If you're currently viewing this file on gitlab, and want in the future to access the data and code local to your machine, you may clone this repository to your local machine. Navigate to your preferred directory to house the local clone (for example, you local git directory) and execute:

git clone git@gitlab.com:prosocialai/nlpia2

Create a Conda Environment

To use the various packages in vogue with today's advanced NLP referenced in the NLPIA 2nd Edition book, such as PyTorch and SpaCy, you need to install them in a conda environment. To avoid potential conflics of such packages and their dependencies with your other python projects, it is a good practice to create and activate a new conda environment.

Here's how we did that for this book.

  1. Make sure you have Anaconda3 installed. Make sure you can run conda from within a bash shell (terminal). The conda --version command should say something like '4.10.3.

  2. Update conda itself. Keep current the conda package, which manages all other packages. Your base environment is most likely called base so you can execute conda update -n base -c defaults conda to bring that package up to date. Even if base is not the activated environment at the moment, this command as presented will update the conda package in the base environment. This way, next time you use the conda command, in any environment, the system will use the updated conda package.

  3. Create a new environment and install the variety of modules needed in NLPIA 2nd Edition.

There are two ways to do that.

Use the script already provided in the repository (nlpia2/src/nlpia2/scripts/conda_install.sh)

If you have cloned the repository, as instructed above, you already have a script that will do this work.
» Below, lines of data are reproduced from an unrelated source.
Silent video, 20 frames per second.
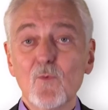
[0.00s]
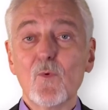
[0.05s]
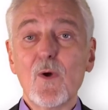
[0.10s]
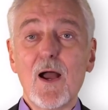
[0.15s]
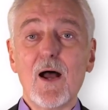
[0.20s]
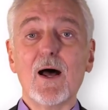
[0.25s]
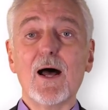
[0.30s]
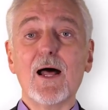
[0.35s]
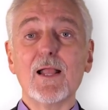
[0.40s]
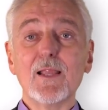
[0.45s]

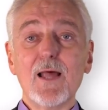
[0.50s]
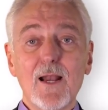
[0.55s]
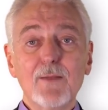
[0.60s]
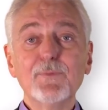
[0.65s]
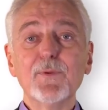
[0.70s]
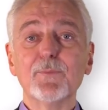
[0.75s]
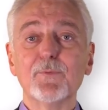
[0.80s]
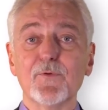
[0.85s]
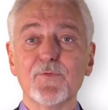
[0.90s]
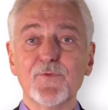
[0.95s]
Well, a lot
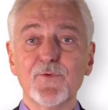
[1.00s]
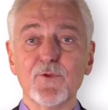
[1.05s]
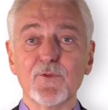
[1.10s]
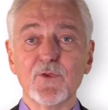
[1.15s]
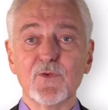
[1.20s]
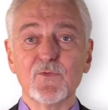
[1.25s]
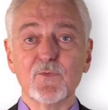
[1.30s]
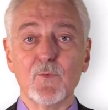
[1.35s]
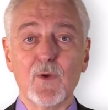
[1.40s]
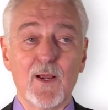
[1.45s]
of people feel
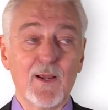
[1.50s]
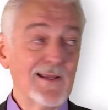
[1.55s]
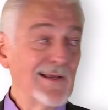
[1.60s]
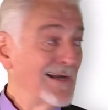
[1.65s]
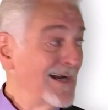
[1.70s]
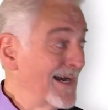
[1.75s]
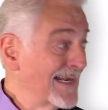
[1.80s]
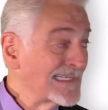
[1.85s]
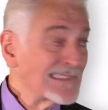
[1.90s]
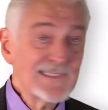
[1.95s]
this way.
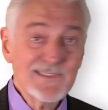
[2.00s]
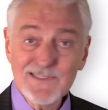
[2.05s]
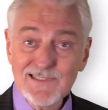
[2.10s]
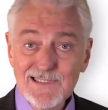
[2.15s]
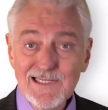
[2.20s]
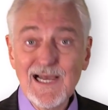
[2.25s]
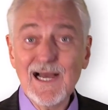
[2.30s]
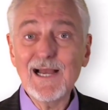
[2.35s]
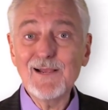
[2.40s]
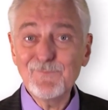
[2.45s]

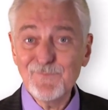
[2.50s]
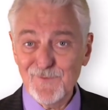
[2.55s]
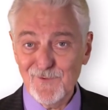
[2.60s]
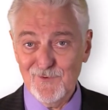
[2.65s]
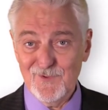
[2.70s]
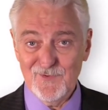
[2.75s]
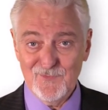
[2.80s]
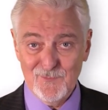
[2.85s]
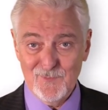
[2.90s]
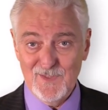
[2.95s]
Honestly, I
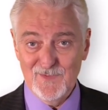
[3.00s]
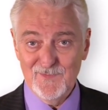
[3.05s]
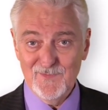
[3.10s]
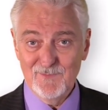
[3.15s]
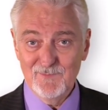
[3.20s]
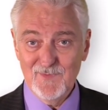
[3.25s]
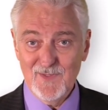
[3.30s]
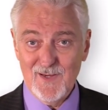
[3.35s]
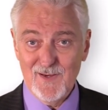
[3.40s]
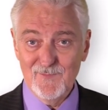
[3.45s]
feel this way
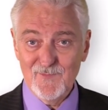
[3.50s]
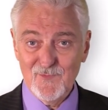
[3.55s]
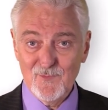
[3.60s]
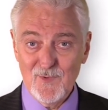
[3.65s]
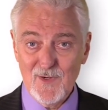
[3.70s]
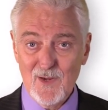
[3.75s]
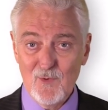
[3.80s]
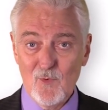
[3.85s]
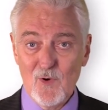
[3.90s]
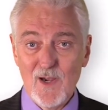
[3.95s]
sometimes
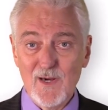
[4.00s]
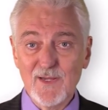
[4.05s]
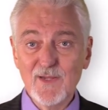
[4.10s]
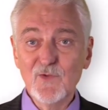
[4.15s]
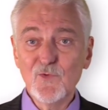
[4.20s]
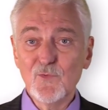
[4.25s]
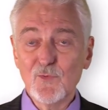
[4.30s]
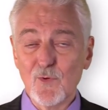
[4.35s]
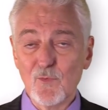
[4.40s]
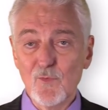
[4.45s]
when I walk
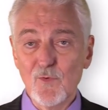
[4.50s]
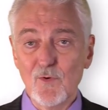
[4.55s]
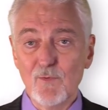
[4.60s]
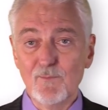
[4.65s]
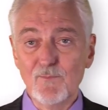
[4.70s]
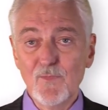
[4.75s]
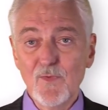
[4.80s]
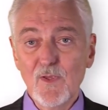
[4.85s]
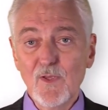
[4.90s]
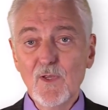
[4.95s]
into a
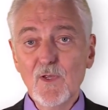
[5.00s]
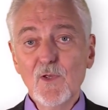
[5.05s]
room.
From the directory housing the repository, run cd nlpia2/src/nlpia2/scripts/ and from there run bash conda_install.sh

Or manually execute portions of the script as follows

First, create a new environment (or activate it if it exists)
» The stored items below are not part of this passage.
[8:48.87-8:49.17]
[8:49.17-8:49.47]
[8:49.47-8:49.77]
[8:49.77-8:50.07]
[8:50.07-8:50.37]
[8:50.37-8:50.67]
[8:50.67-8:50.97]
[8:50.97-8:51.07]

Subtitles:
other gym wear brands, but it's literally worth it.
# create a new environment named "nlpia2" if one doesn't already exist:
conda activate nlpia2 \
    || conda create -n nlpia2 -y 'python==3.9.7' \
    && conda activate nlpia2

Once that completes, install all of nlpia2's conda dependences if they aren't already installed:

conda install -c defaults -c huggingface -c pytorch -c conda-forge -y \
    emoji \
    ffmpeg \
    glcontext \
    graphviz \
    huggingface_hub \
    jupyter \
    lxml \
    manimpango \
    nltk \
    pyglet \
    pylatex \
    pyrr \
    pyopengl \
    pytest \
    pytorch \
    regex \
    seaborn \
    scipy \
    scikit-learn \
    sentence-transformers \
    statsmodels \
    spacy \
    torchtext \
    transformers \
    wikipedia \
    xmltodict

Finally, install via pip any packages not available through conda channels. In such scenarios it is generally a better practice to apply all pip installs after all conda installs. Furthermore, to ensure the pip installation is properly configured for the python version used in the conda environment, rather than use pip or pip3, activate the environment and invoke pip by using python -m pip.

conda activate nlpia2
python -m pip install manim manimgl

Ready, Set, Go!

Congratulations! You now have the nlpia2 repository cloned which gives you local access to all the data and scripts need in the NLPIA Second Edition book, and you have created a powerful environment to use. When you're ready to type or execute code, check if this environment is activated. If not, activate by executing:

conda activate nlpia2

And off you go tackle some serious Natural Language Processing, in order to make the world a better place for all.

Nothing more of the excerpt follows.